Ministero dell'Economia: la stima della crescita del Prodotto interno lordo, nel 2010, scende dall'1% allo 0,9%. Nel 2013 l'effetto depressivo sarà azzerato.

Soldi
ROMA - L'impatto della manovra correttiva sul Prodotto interno lordo è negativo: secondo il ministero del Tesoro, nel triennio 2010-2012 la riduzione sarà pari allo 0,5%. Di conseguenza nel 2010 la crescita del Pil cala dall'1 previsto allo 0,9%. Le previsioni arrivano dalla "Relazione unificata sull'economia e la finanza" (Ruef) consegnata dal Tesoro in Commissione Bilancio al Senato, aggiornata al giugno 2010. La tabella valuta l'impatto macroeconomico delle misure per il 2011-2013 rispetto alle stime della Ruef.

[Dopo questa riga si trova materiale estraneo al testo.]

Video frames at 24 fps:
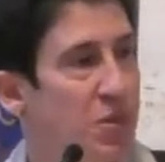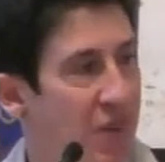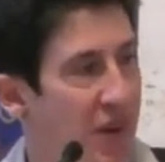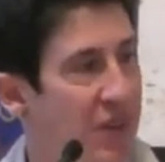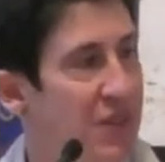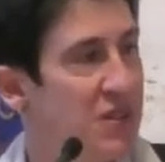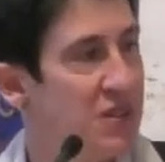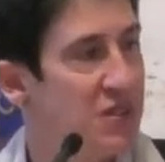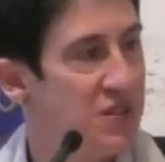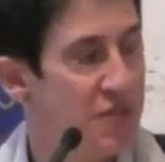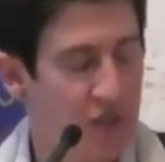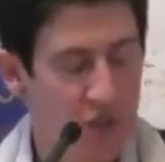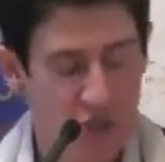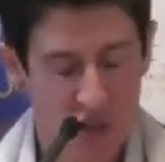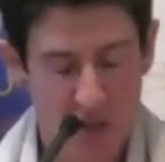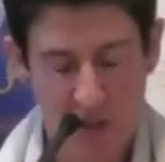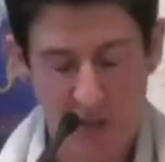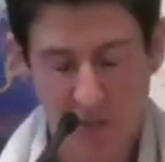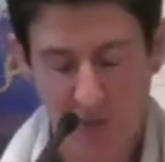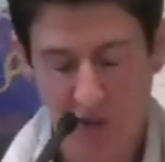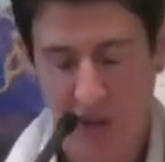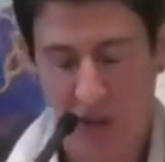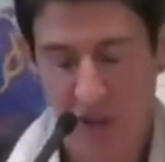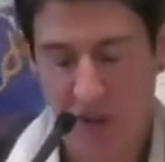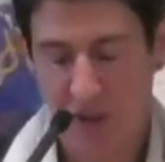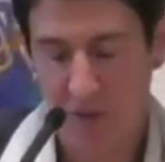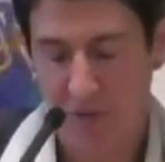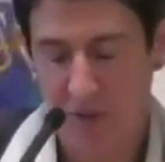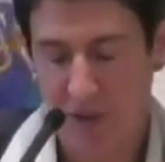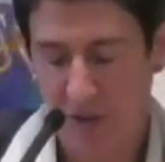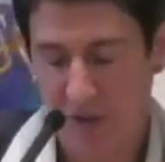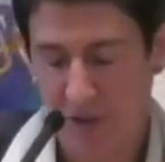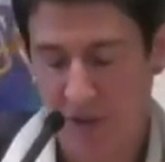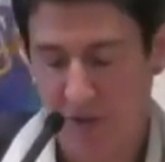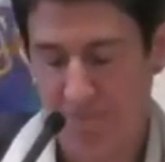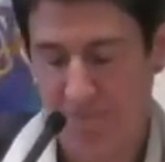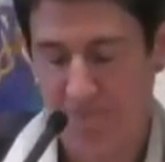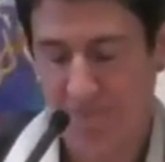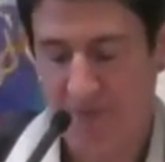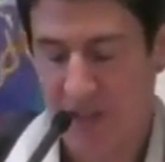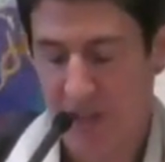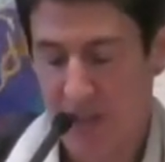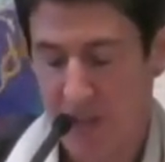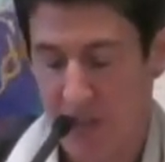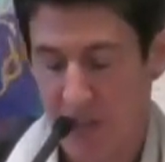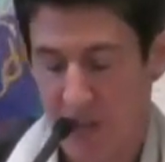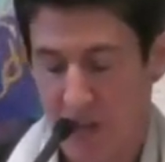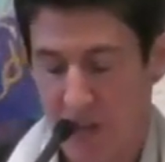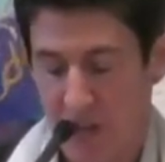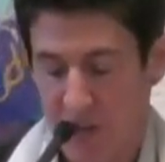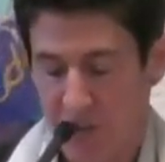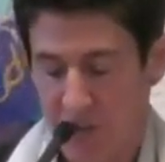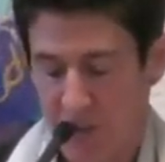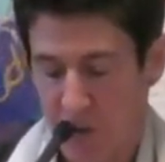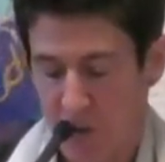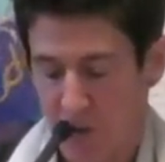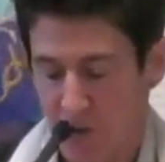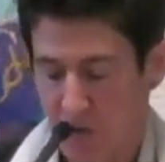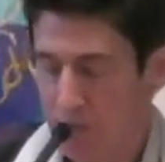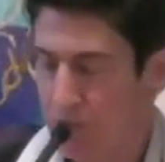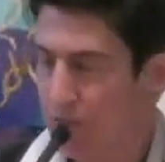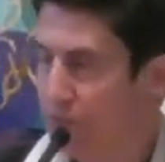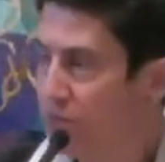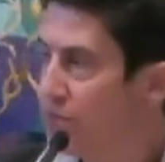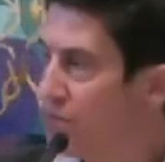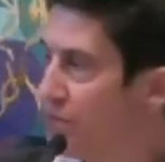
by this vision I'm talking about. So,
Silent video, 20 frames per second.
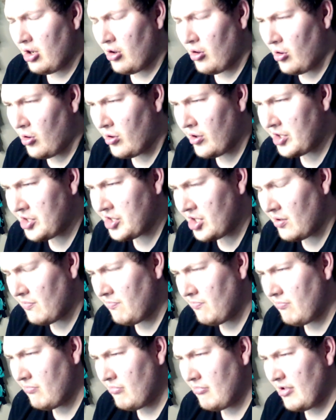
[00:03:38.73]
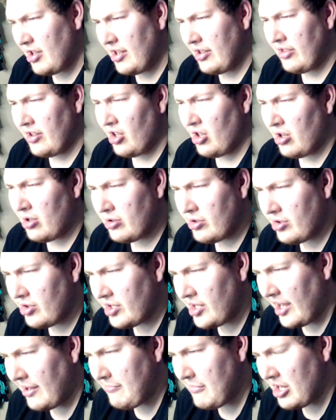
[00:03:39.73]
Origin. In the Altered
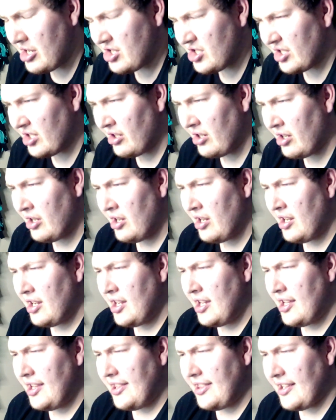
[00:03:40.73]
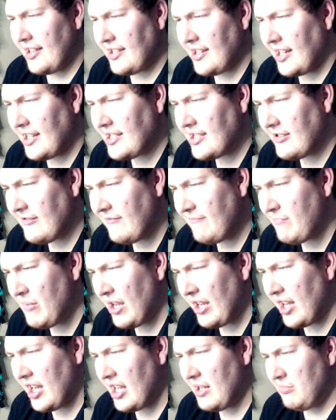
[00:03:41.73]
Dimension, the native
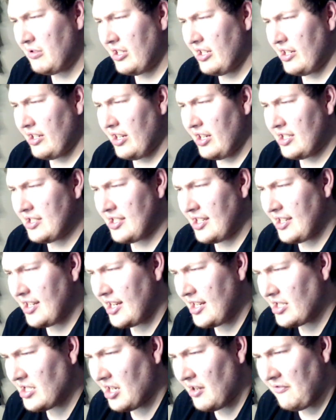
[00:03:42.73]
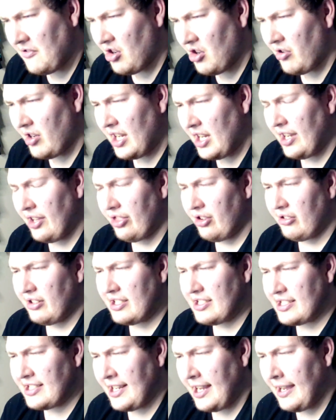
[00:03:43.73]
Becky Blood is a native known either
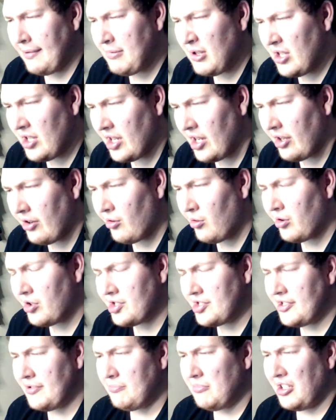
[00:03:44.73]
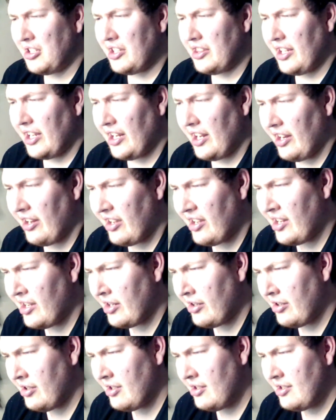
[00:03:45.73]
as Gabby Gunn or simply Lady Gunn.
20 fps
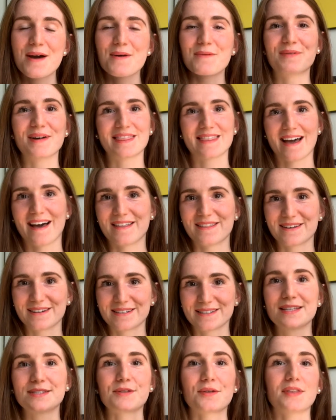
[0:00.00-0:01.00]
with
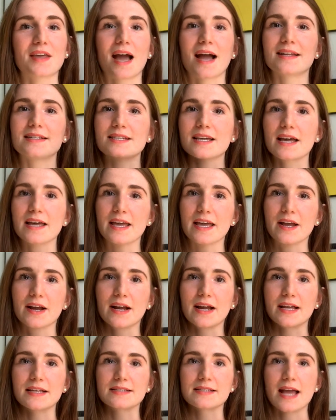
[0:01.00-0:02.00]
others. So the idea here
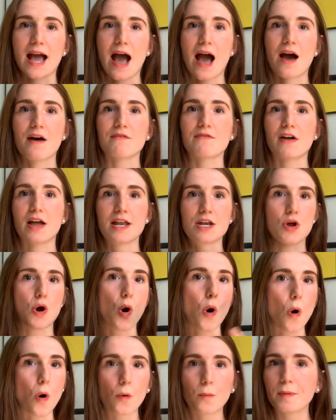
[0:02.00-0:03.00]
is to have an
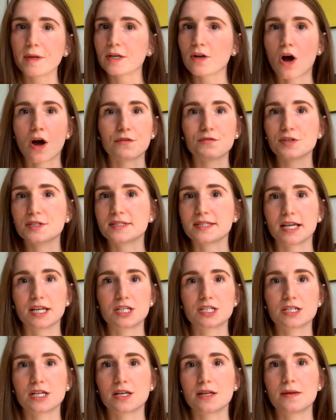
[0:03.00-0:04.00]
open
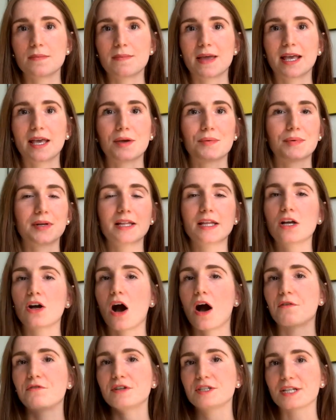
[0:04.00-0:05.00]
conversation, make it really
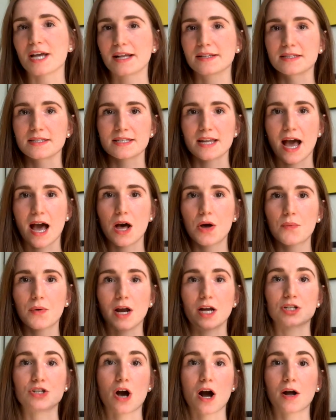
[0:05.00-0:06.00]
coffee chat style, where
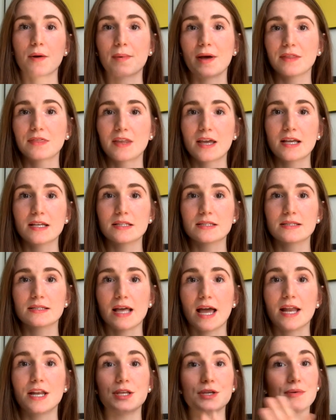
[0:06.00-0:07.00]
I talk about things
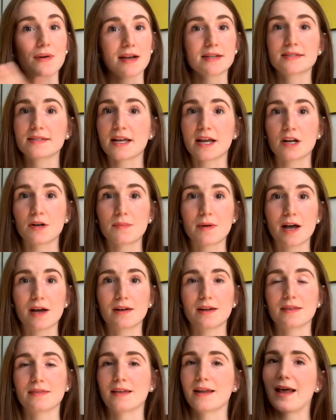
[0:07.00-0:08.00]
that you guys care about
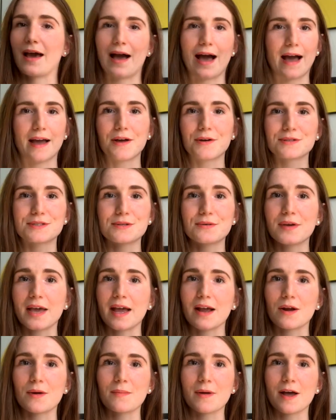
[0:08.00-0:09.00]
and that I also
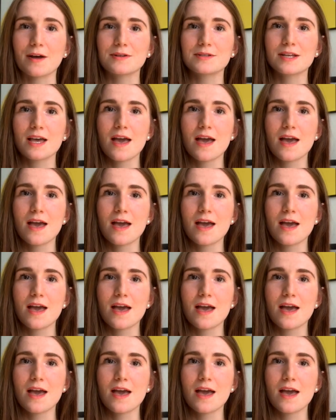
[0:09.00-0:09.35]
care about.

Secondo le previsioni, il Pil nel 2011 e nel 2012 calerà rispettivamente per ciascun anno dello 0,2%, mentre nel 2013 l'effetto sarà pari a zero. Secondo quanto riferiscono fonti tecniche, tali effetti negativi sulla crescita saranno compensati da migliori evoluzioni delle variabili macroeconomiche e dunque l'effetto depressivo sarà compensato.